Stored entries:
*** Begin section ***
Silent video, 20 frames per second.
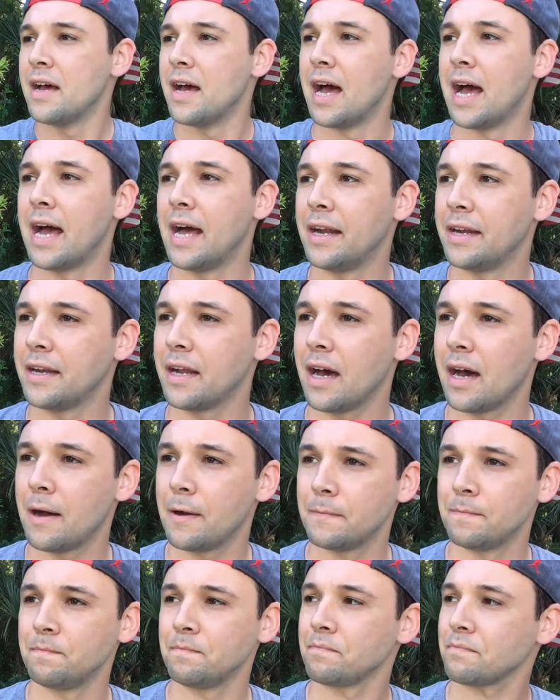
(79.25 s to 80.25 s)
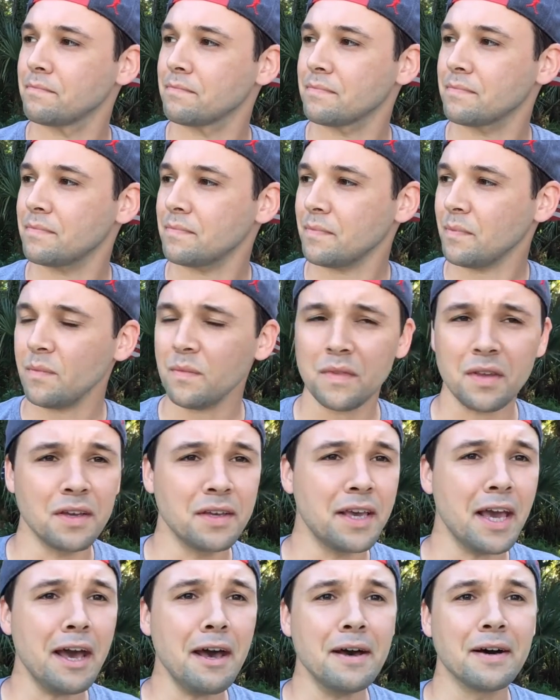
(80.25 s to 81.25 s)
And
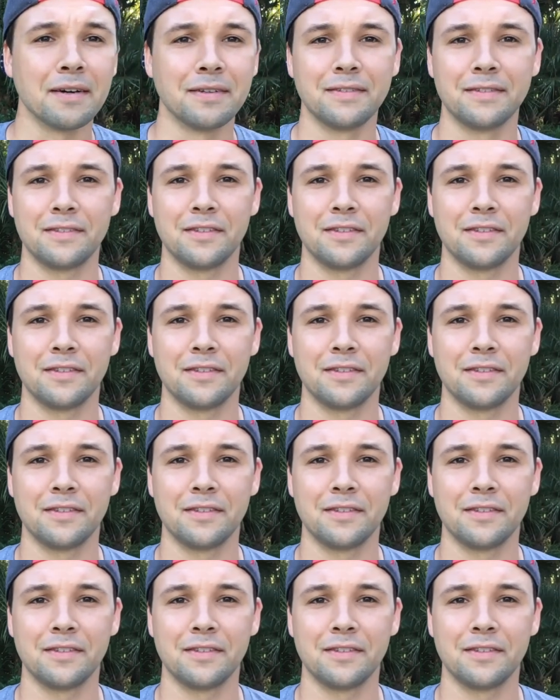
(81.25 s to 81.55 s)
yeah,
*** End section ***
*** Begin section ***
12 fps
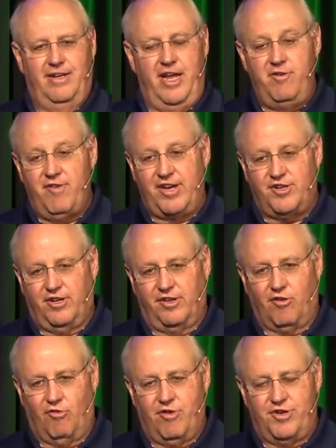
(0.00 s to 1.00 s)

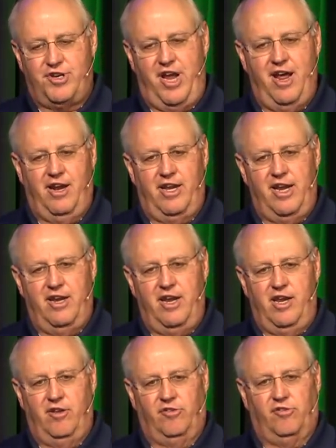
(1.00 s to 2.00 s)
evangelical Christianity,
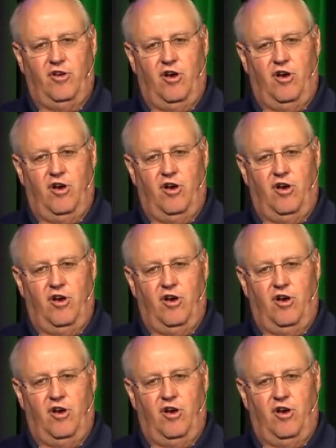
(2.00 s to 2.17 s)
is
*** End section ***
*** Begin section ***
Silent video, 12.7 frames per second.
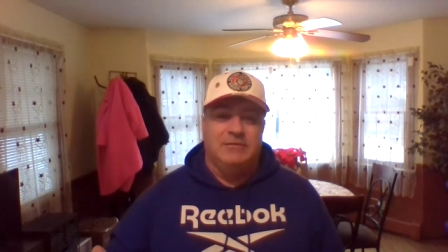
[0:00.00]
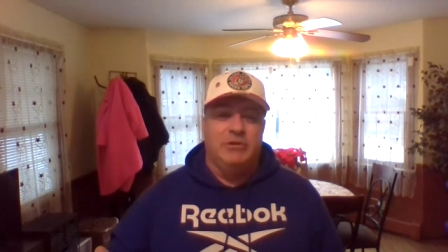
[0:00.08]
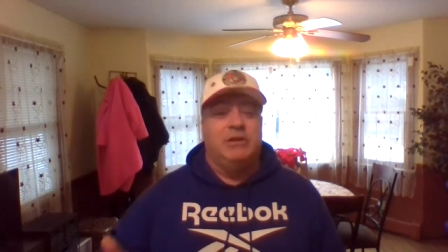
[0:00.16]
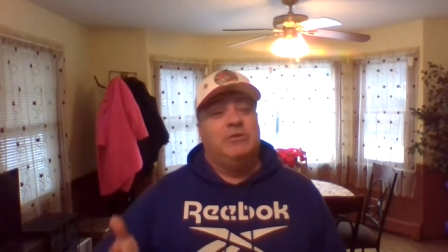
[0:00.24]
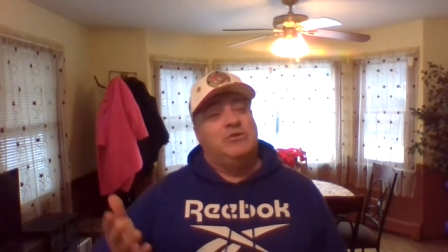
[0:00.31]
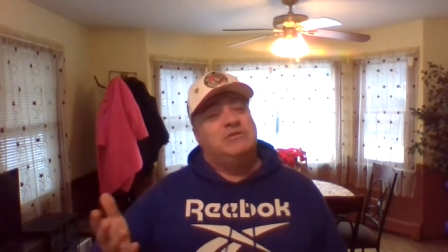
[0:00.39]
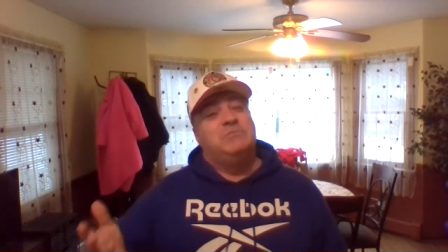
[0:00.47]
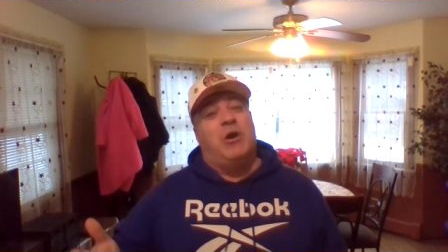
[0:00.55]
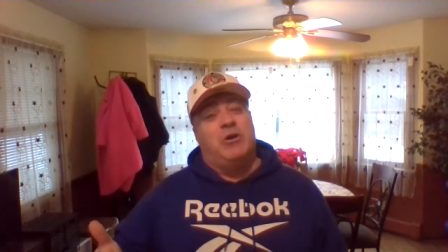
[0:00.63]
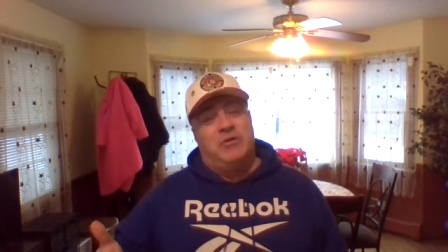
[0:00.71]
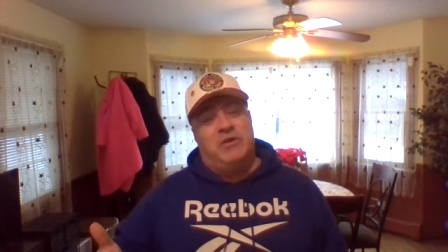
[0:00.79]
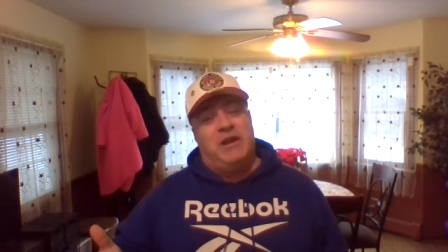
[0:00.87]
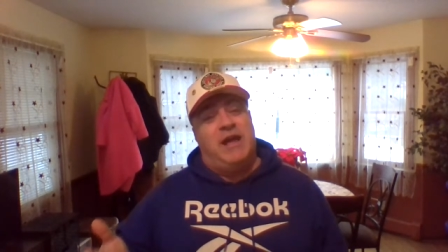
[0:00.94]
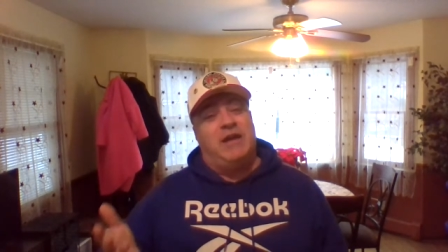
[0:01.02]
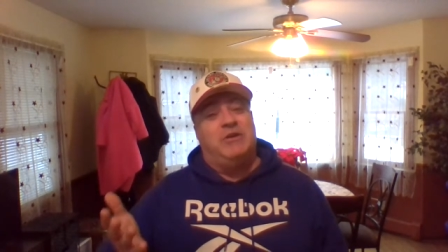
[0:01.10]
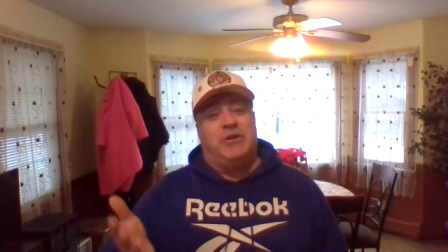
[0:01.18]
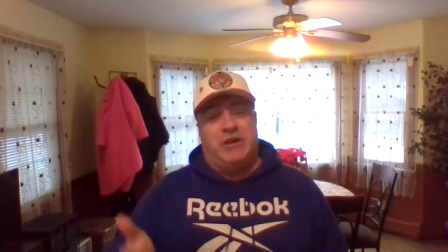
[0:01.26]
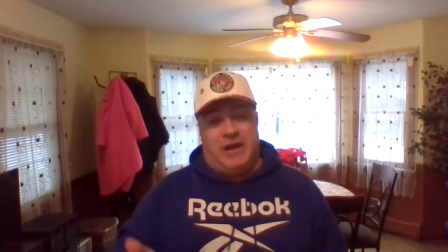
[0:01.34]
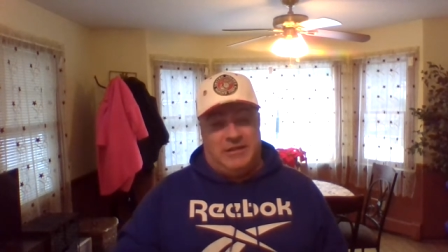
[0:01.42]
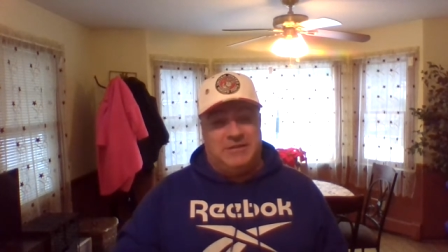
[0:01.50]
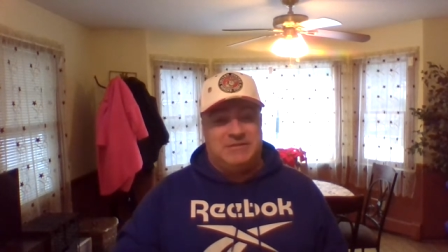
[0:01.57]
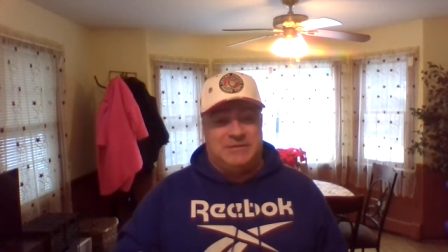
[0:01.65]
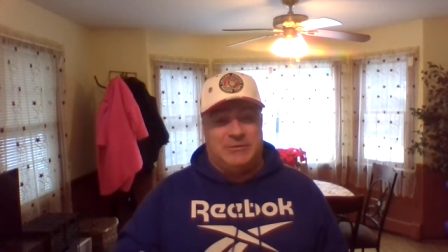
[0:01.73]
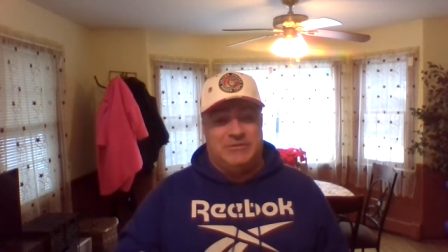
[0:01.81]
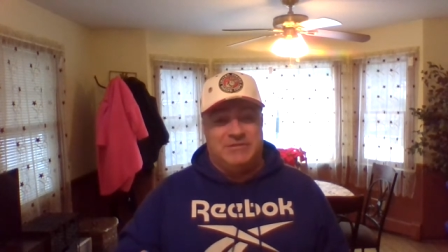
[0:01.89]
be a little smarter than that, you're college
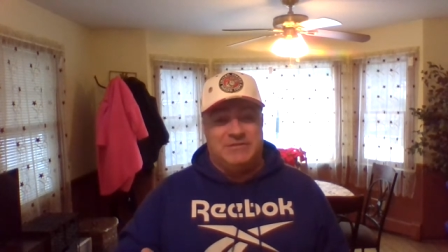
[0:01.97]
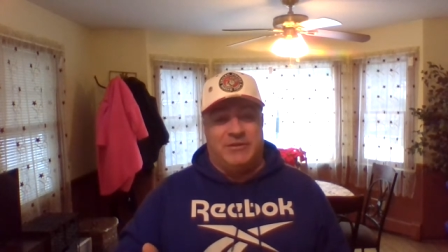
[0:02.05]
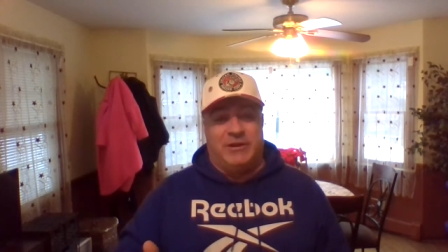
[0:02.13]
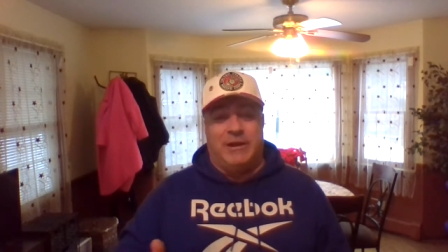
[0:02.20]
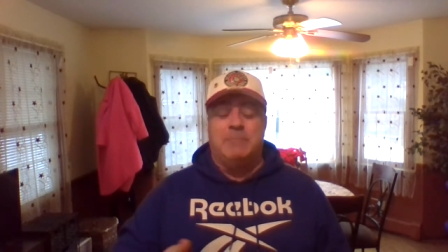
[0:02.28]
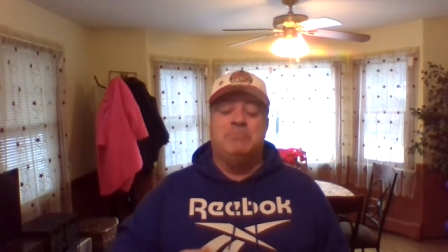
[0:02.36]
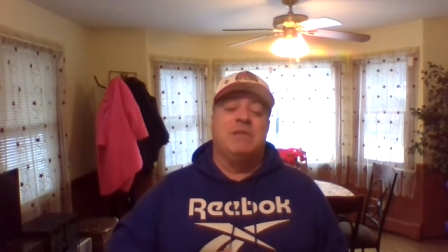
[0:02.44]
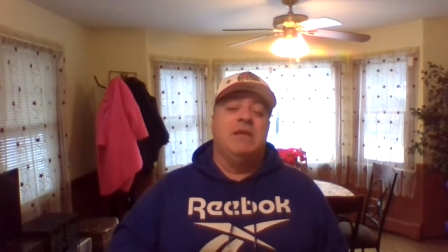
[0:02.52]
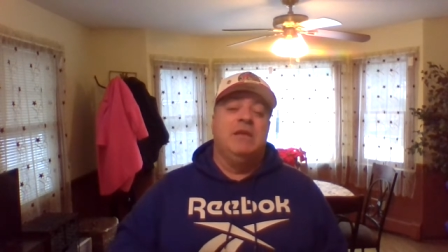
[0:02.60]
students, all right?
*** End section ***
What needs to be done: From the data, pick out every line that includes "second".

Final answer:
Silent video, 20 frames per second.
Silent video, 12.7 frames per second.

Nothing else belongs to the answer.